Der Begriff der Negativität ist dabei ein philosophischer und kein moralischer oder qualitativ wertender. Negativität hat, so gefasst, nichts damit zu tun, etwas schlecht zu finden, es also zu nicht zu mögen, sondern meint die Art und Weise, wie sich das Schreiben oder Denken auf den Gegenstand bezieht. Auf die Frage, "ob Techno für ihn ein Ausdruck von positivem Denken ist" (Diefenbach), antwortet er daher: "Nicht von positivem Denken im Sinne von gut, ... sondern Positivität im Sinne von Nicht-Negativität. Sprachliche und gedankliche Bewegungsformen sind automatisch abstoßend. Der Denkvorgang geht immer über eine Negation. Deshalb ist es so schwierig, in der schriftlichen Sprache direkte Zugriffe auf Dinge zu bekommen. Mit diesem Problem plagen sich alle herum, die auch schöne Momente schriftlich schildern wollen. Es ist entweder verlogen, kitschig oder schlicht und ergreifend falsch." (ANM: Rainald Goetz, in: Katja Diefenbach, Techno 94, Spex 1-95, S.15)

Auf dieser Basis unterscheidet Goetz dualisierend zwischen einem reflexiven Sprechen über Phänomene der Techno-Kultur und dem, was sich die verwickelten Individuen einfach so erzählen, also den Alltagsdiskursen in der Techno-Kultur. (ANM: Dies ist zunächst sicher eine fragwürdige Setzung, denn es ist anzunehmen, daß die beiden unterschiedenen Sprechweisen eine Schnittmenge bilden, also nicht klar trennbar sind Insofern kann auch die isolierte Einheit der Alltagsdiskurse nicht ohne Formen der konkreten Performanz der als reflexiv bestimmten Sprechweisen über Phänomene der Techno-Kultur vorgestellt werden.)

Goetz' Ansatz besteht nun darin, vom Ausgangspunkt jener Alltagsdiskurse zu sprechen.

Auf einer Afterhour erinnert er sich: "Es gab einmal eine Zeit, wo es noch keine Worte gab, für das alles hier. Wo das einfach so passierte, und man war mitten drin, schaute zu, und hatte irgendwelche Gedanken dabei, aber ohne Worte. (...) Im Anfang waren Sprüche. Die Geschichten bestanden aus Wiederholungen der im Nachtleben geborenen Sprüche. (...) Und mit der Zeit bekamen diese Geschichten so langsam einen irgendwie neuartigen Sound, ganz minimal nur, aber doch hörbar. (...) Die Sprache hatte sich verändert. Im Inneren der Körper hatte das Feiern, die Musik, das Tanzen, die endlosen Stunden des immer weiter Machens und nie mehr Heimgehens, und insgesamt also das exzessiv Unaufhörliche dieses ganzen Dings - in jedem einzelnen auch den Resonanzraum verändert, den zugleich kollektiven Ort, wo Sprache vor- und nachschwingt, um zu prüfen, ob das Gedachte und Gemeinte im Gesagten halbwegs angekommen ist."(ANM: Rainald Goetz, Rave, S. 253ff)

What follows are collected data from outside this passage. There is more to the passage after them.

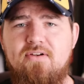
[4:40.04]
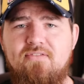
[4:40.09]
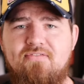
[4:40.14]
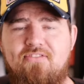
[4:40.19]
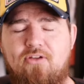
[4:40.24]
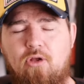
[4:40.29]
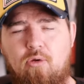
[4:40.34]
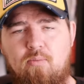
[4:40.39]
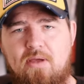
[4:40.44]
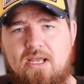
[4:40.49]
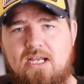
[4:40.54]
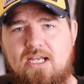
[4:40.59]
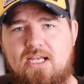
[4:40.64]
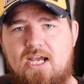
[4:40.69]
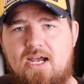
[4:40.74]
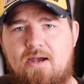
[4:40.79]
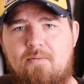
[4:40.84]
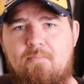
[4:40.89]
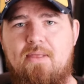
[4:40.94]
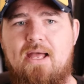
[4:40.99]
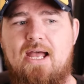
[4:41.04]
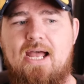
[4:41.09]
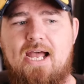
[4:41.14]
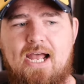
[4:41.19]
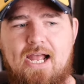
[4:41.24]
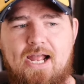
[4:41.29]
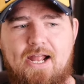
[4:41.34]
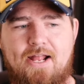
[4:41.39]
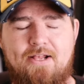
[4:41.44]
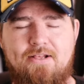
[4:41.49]
a filmmaker
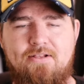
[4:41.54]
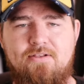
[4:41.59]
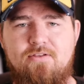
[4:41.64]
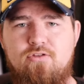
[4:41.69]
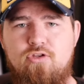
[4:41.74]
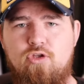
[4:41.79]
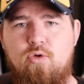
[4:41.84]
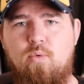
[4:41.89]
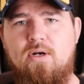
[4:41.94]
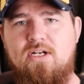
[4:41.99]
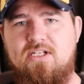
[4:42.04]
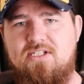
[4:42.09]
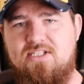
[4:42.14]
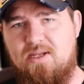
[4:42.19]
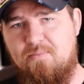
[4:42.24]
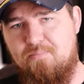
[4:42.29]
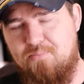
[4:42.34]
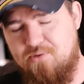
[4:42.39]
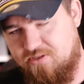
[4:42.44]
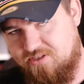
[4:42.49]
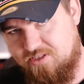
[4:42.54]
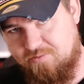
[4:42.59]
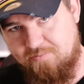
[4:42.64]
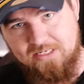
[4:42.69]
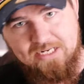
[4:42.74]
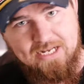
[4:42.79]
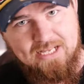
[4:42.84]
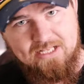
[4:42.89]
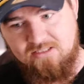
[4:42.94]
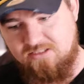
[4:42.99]
and you wanna start building up
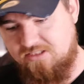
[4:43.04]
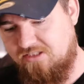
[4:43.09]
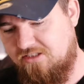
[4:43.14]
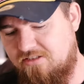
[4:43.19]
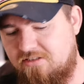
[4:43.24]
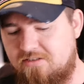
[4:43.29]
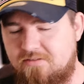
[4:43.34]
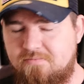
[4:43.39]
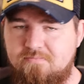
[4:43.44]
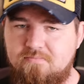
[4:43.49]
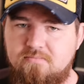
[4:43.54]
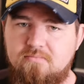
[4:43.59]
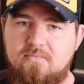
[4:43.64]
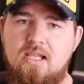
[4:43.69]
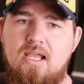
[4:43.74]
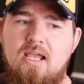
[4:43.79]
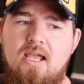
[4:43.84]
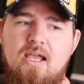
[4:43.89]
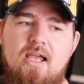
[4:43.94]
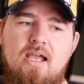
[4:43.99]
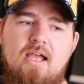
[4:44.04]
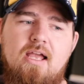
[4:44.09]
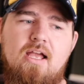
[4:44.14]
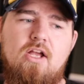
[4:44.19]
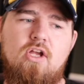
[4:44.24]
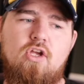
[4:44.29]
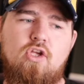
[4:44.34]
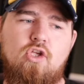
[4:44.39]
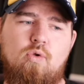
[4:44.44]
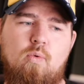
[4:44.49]
your lenses,
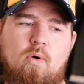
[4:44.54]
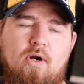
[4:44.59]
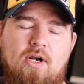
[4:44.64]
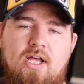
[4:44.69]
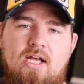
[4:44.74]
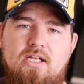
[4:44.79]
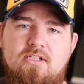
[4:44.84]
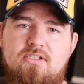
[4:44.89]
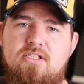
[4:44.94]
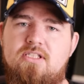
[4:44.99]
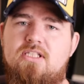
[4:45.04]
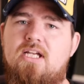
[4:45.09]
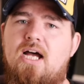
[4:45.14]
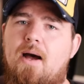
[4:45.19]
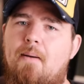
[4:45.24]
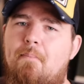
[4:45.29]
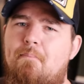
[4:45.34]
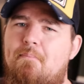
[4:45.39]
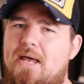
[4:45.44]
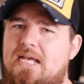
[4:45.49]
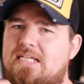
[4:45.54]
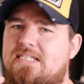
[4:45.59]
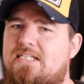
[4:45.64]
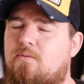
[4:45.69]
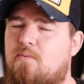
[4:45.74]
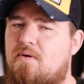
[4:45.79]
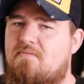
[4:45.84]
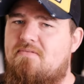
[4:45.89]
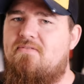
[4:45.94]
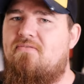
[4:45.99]
you wanna start
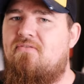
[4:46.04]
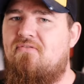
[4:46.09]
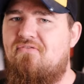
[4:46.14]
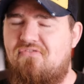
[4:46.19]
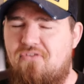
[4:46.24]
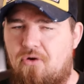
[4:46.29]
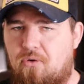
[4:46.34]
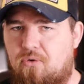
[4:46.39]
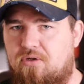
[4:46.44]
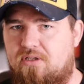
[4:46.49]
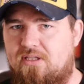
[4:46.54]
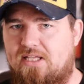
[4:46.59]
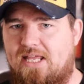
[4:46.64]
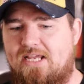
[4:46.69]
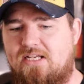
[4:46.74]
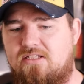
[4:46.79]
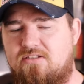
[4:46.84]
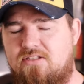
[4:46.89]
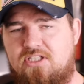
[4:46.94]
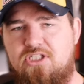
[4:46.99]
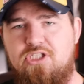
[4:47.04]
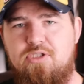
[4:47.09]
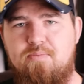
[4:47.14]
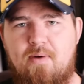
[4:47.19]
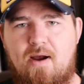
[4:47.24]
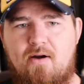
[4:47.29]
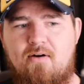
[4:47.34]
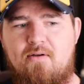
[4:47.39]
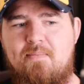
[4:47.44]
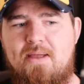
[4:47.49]
messing with different focal lengths,
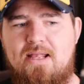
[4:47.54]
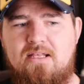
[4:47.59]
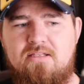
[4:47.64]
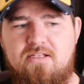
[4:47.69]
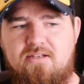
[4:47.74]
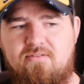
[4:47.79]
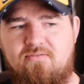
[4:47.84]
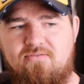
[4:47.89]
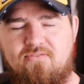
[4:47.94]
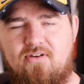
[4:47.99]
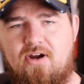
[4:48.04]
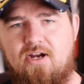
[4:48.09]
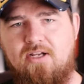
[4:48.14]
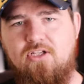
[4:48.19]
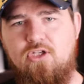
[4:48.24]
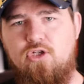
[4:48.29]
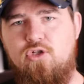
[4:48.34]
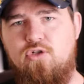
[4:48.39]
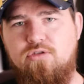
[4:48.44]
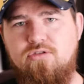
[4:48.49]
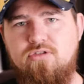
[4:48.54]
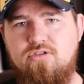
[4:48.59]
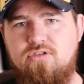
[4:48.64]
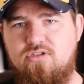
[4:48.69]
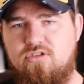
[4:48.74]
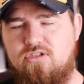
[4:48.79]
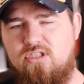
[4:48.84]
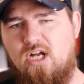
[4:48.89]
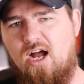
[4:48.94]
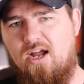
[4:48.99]
experimenting, finding your
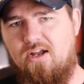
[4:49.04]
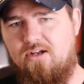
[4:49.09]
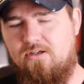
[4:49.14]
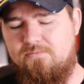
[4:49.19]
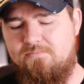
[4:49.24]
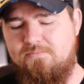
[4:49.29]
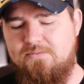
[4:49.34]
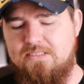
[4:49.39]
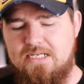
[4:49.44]
style,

Für Goetz gilt also der mit Techno verbundene nochmalige völlige Neubeginn gleichfalls für den Bereich des Sprechens (von Techno). Weiter existiert folglich so etwas wie eine spezifische Techno-Sprache, die erst in der Techno-Kultur erfunden werden mußte, oder, um es als etwas weniger starke These zu formulieren, zumindest ein techno-spezifisches Verhältnis der Individuen zu ihrer Sprache. Er bestimmt dieses als ein primär ästhetisches - die Anforderungen, denen sein Versuch, "Geschichten aus dem Inneren der Nacht"(ANM: Rainald Goetz, Rave, Einband) zu erzählen, entsprechen muß, betreffen die ästhetische Frage des Klangs der Sprache. "Die Schwierigkeit war einfach: wie müßte so ein Text klingen, der von unserem Leben handelt. Ich hatte eine Art Ahnung von Sound in mir, ein Körpergefühl, das die Schrift treffen müßte."(ANM: Rainald Goetz, Rave, S. 32)

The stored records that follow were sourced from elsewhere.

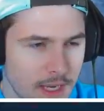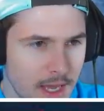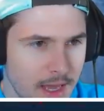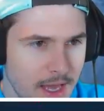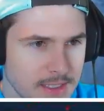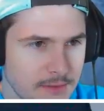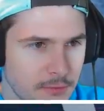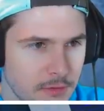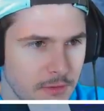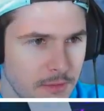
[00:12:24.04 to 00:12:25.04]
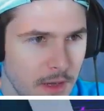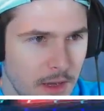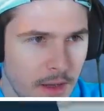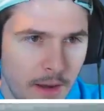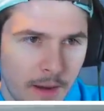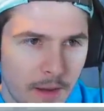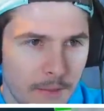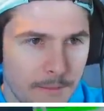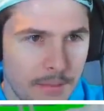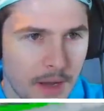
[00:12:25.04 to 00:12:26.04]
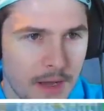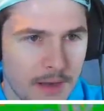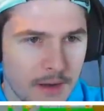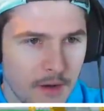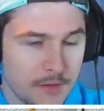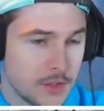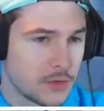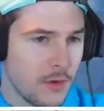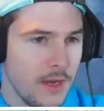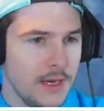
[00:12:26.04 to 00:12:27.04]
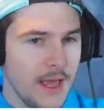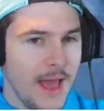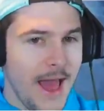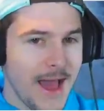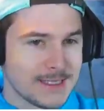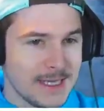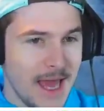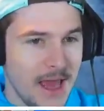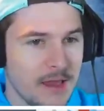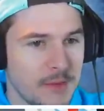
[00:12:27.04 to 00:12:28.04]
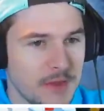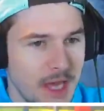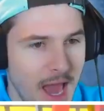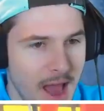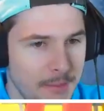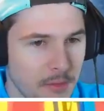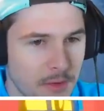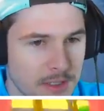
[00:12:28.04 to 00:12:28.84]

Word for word: egg has a room but or the droid has an egg, but the Apple one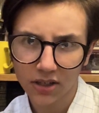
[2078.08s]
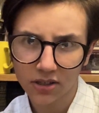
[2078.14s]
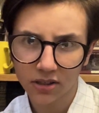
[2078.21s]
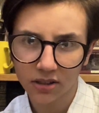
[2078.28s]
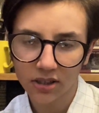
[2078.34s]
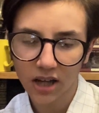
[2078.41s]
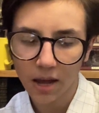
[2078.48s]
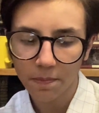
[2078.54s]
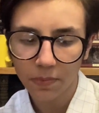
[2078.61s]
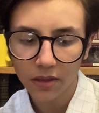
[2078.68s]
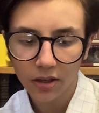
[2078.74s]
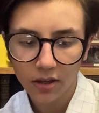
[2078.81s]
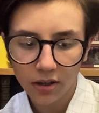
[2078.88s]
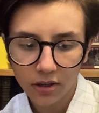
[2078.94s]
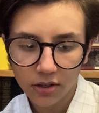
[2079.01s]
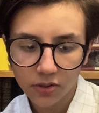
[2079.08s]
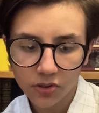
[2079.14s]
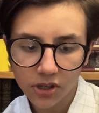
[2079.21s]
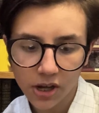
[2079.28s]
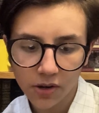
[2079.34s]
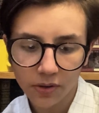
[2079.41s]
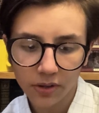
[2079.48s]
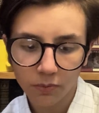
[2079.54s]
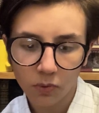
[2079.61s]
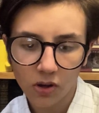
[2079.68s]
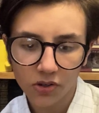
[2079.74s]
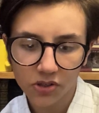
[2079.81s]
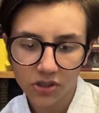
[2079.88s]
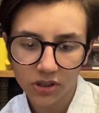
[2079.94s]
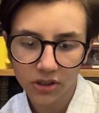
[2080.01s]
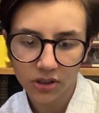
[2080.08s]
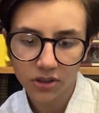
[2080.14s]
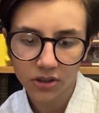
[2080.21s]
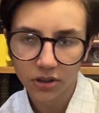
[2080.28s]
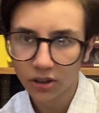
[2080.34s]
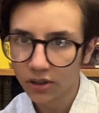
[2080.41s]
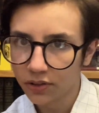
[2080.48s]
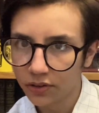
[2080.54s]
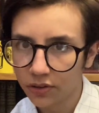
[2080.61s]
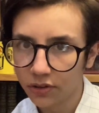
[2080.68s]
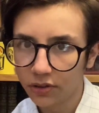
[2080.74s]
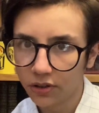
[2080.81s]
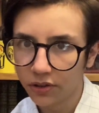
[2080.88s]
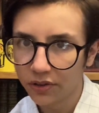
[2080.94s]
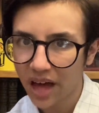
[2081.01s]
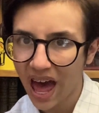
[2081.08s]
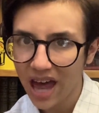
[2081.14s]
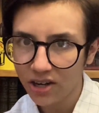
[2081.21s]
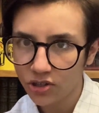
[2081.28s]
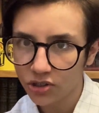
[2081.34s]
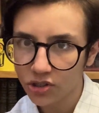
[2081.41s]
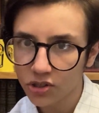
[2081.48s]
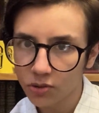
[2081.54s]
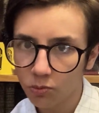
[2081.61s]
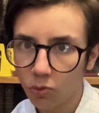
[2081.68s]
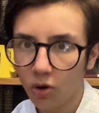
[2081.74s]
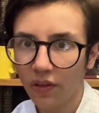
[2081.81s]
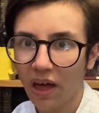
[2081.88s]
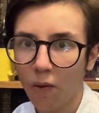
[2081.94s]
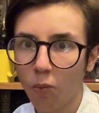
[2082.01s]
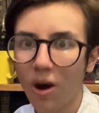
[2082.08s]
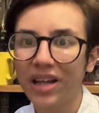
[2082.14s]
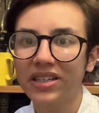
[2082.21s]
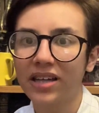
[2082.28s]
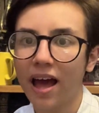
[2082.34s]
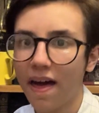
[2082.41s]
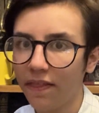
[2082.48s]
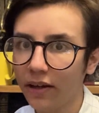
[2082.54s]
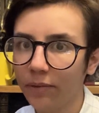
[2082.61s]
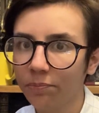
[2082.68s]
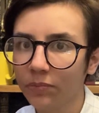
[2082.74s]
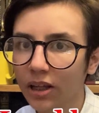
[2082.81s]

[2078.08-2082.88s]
at the time. So it was that the Hedgers wore their white heather,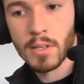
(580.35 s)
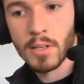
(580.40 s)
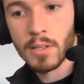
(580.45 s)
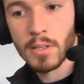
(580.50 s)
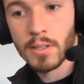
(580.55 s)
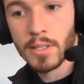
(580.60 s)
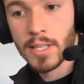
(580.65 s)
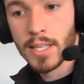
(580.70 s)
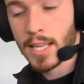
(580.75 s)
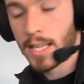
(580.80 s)

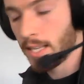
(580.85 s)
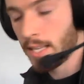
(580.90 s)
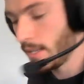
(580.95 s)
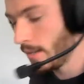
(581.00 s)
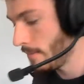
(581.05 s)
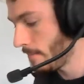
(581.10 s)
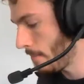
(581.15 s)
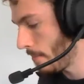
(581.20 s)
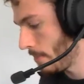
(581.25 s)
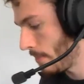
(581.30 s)
Okay?
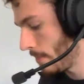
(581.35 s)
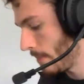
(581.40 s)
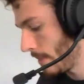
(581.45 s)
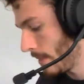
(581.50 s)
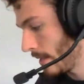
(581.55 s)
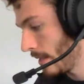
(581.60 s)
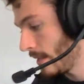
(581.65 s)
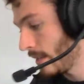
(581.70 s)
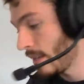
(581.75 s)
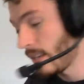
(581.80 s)

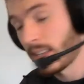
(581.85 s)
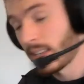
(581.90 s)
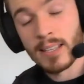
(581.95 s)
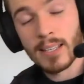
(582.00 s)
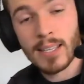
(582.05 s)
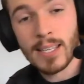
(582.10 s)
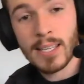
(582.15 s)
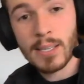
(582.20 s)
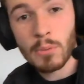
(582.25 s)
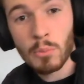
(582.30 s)

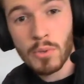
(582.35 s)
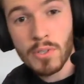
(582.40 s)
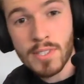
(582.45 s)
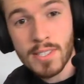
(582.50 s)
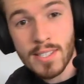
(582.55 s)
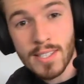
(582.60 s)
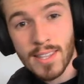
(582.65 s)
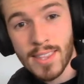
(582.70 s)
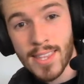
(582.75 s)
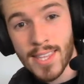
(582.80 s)
It
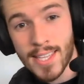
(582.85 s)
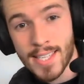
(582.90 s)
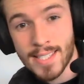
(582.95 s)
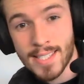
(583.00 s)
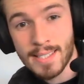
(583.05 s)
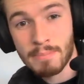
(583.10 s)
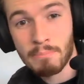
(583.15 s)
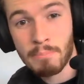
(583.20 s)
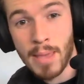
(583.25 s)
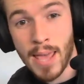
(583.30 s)
was
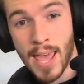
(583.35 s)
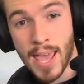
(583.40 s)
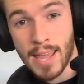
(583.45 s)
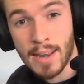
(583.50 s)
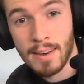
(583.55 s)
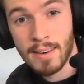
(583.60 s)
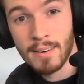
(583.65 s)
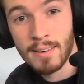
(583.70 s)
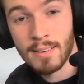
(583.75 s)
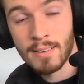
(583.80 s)
this
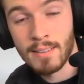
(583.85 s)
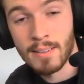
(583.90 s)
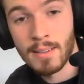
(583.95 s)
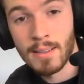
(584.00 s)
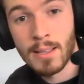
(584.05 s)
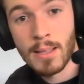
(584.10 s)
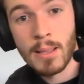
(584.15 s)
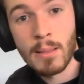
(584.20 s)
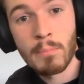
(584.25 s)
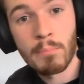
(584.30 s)
pen
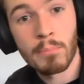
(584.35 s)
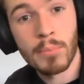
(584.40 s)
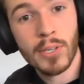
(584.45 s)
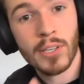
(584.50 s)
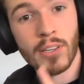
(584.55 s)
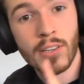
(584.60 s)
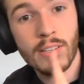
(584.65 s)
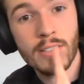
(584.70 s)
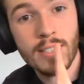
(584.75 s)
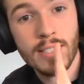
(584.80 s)

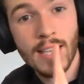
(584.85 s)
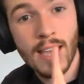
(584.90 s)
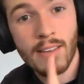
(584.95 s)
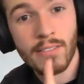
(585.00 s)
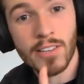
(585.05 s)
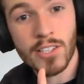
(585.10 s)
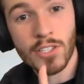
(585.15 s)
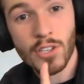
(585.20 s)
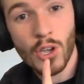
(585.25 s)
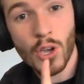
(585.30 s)
because there
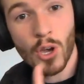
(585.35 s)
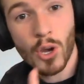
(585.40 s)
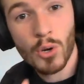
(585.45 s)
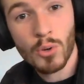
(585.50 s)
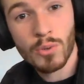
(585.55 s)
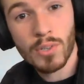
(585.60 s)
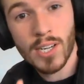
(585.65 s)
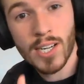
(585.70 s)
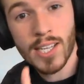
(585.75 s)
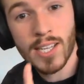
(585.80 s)
is
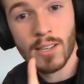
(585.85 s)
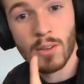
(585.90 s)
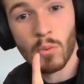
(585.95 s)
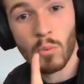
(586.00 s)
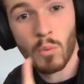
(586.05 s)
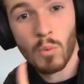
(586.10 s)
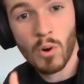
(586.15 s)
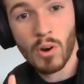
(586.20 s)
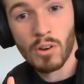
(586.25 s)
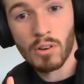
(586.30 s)
only
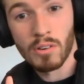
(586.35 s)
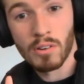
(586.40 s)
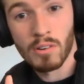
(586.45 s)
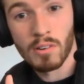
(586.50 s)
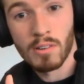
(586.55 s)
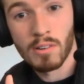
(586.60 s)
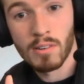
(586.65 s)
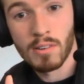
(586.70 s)
one.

Zusammenfassend lässt sich festhalten, daß Rainald Goetz seinen Entwurf der Techno-Kultur eng an eine radikal-individualistische Ethik koppelt. Aus der Maxime, niemandem etwas vorzuschreiben, führt bereits eine Spur zum nächsten Goetzschen Kriterium: der in der Techno-Kultur gegebenen sozialen und diskursiven Relativierung der Rolle von Intellektualität. Die sich auf der Basis von Intellektualität konstituierenden analytisch-reflexiven Diskurse bestimmt er als Diskurse der Negativität und sie schließen daher ein sich positiv auf seinen Gegenstand beziehendes Sprechen aus.

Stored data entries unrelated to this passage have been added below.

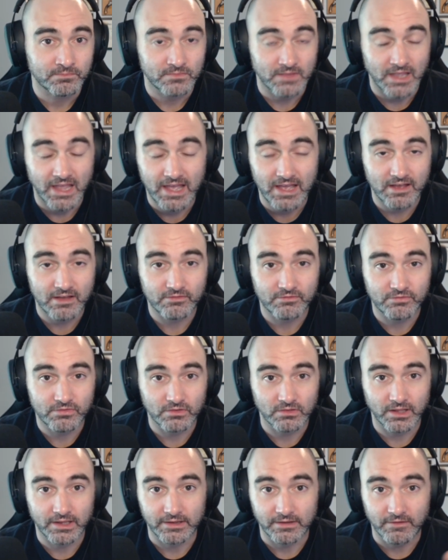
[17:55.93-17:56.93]
have
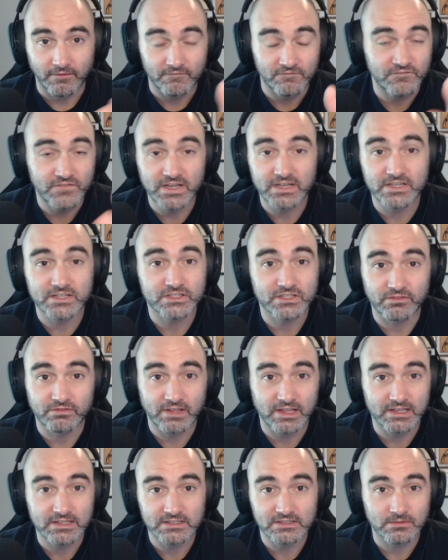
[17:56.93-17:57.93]
like Finnish
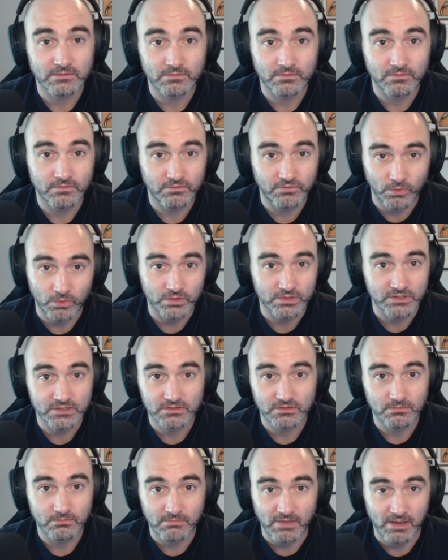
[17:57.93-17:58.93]
Defense
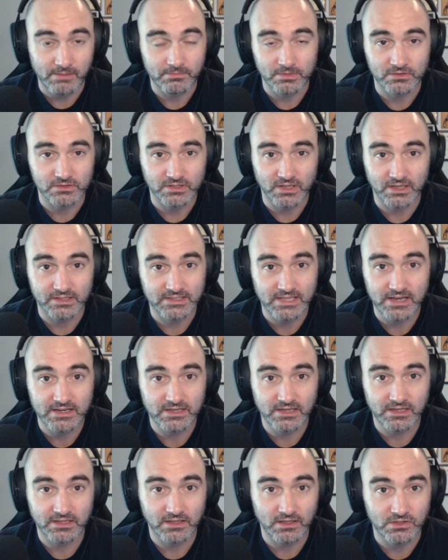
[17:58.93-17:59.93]
Force members
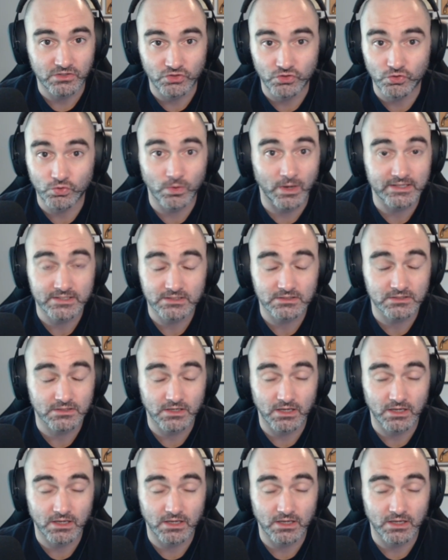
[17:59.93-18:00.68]
attending U.S.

Hieraus leitet Goetz bestimmte Schlußfolgerungen für seinen Text ab: Er setzt die Sprache des Alltags und der unmittelbaren Verständigung jeglichen Formen analytisch-reflexiver Sprache entgegen und situiert sein eigenes Sprechen - "aus dem Inneren der Nacht" - in diesen Alltagsdiskursen. Goetz fasst die Alltagsdiskurse hierbei unter dem ästhetischen Aspekt ihres Sounds.